While IBM and Oracle are still executing on hardware, the Unix market as a whole has decreased in size as a whole. The software side isn't as strong as it'd use to be. Linux has risen and proven itself to be a strong competitor to the traditional Unix distribution. Open source software has emerged to fill many of the roles Unix platforms were used to. Further more, many of these applications like Hadoop and Casandra are designed to be clustered and tolerate node failures. No need to spend extra money on big iron hardware if the software doesn't need that level of RAS for uptime.

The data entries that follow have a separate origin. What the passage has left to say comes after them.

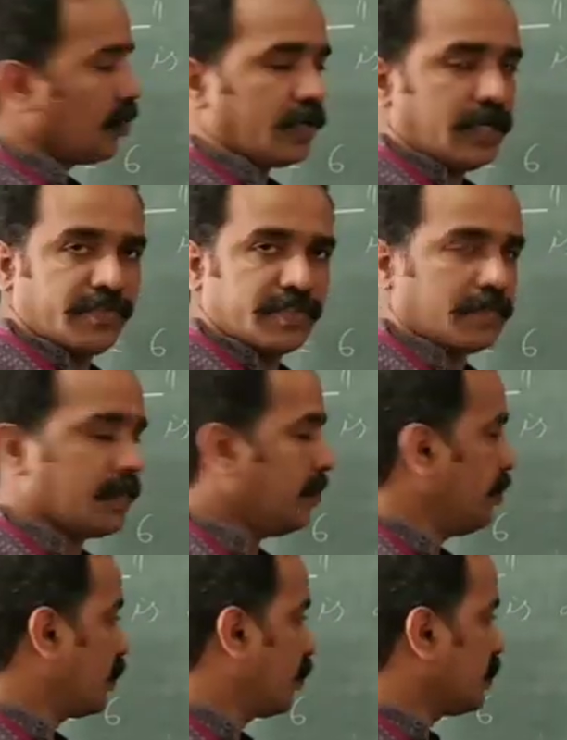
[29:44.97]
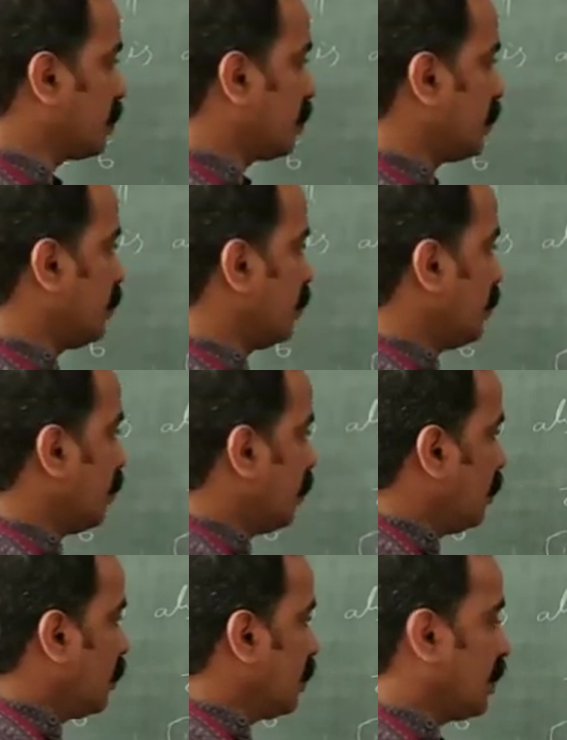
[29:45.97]
not divisible because
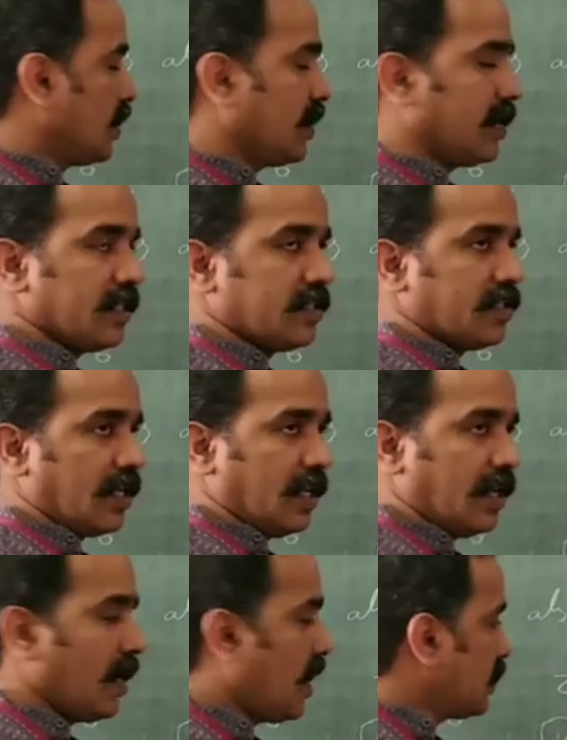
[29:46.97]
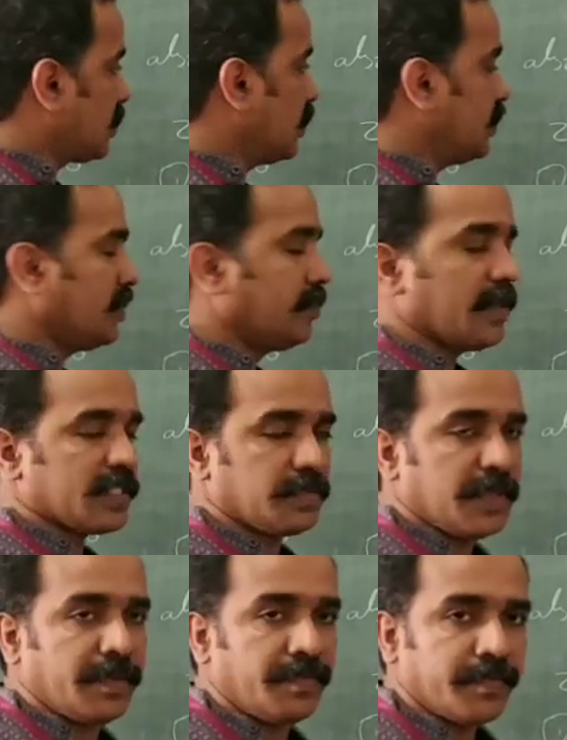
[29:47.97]
here it is 3. Last digit must
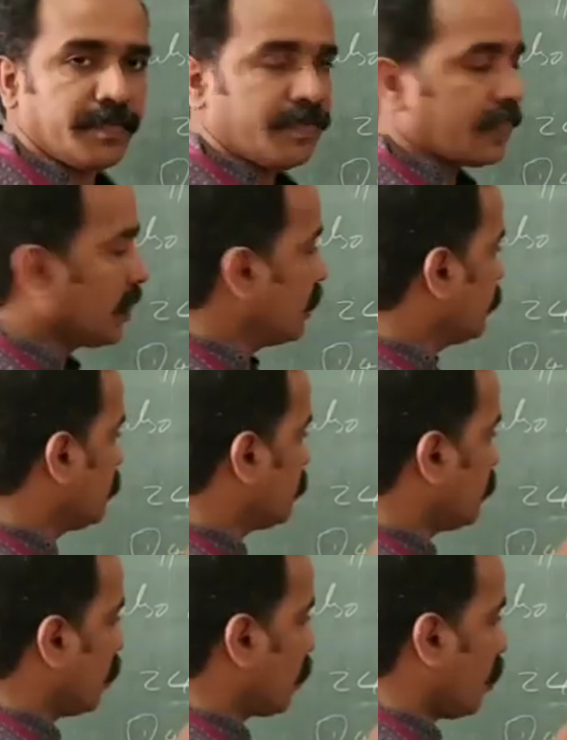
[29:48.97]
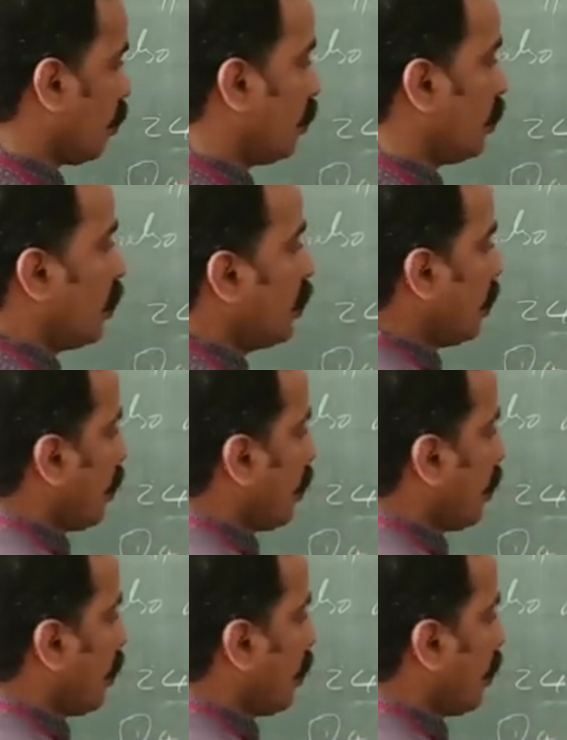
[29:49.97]
be 0.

The general lower cost of Linux and open source software (though they're not free due to the need for support) combined with furhter tightening of budgets during the great recession has made many businesses reconsider their Unix platforms.
JohanAnandtech - Tuesday, December 16, 2014 - link
My main argument was that the RISC market was fragmented, and not comparable to what the x86 market is now (Intel dominating with a very large software base).While I agree with many of your points, you can not say that SPARC is not a victim. In 90ies, Sun had a very broad product range from entry-level workstation to high-end server. The same is true for the Power CPUs.
Kevin G - Wednesday, December 17, 2014 - link
The RISC market was fragmented on both hardware and software. The greatest example of this would be HP that had HPUX, Tru64, OpenVMS, and Nonstop as operating system and tried to get them all migrated to a common hardware platform: Itanium. How each platform handled backwards compatibility with their RISC roots was different (and Tru64 was killed in favor of HPUX).The midrange RISC workstation suffered the same fate as the dual socket x86 workstation market: good enough hardware and software existed for less. The race to 1Ghz between Intel and AMD cut out the performance advantage RISC platforms carried. Not to say that the RISC a chips didn't improve performance but vendors never took steps to improve their price. Window 2000 and the rise of Linux early in the 2000's gave x86 a software price advantage too while having good enough reliability.
Sun's hardware business did suffer some horrible delays which helped lead the company into Oracle's acquisition. Notably was the Rock chip which featured out-of-order execution but also out-of-order instruction retirement. Sun was never able to validate any prototype silicon and ship it to customers.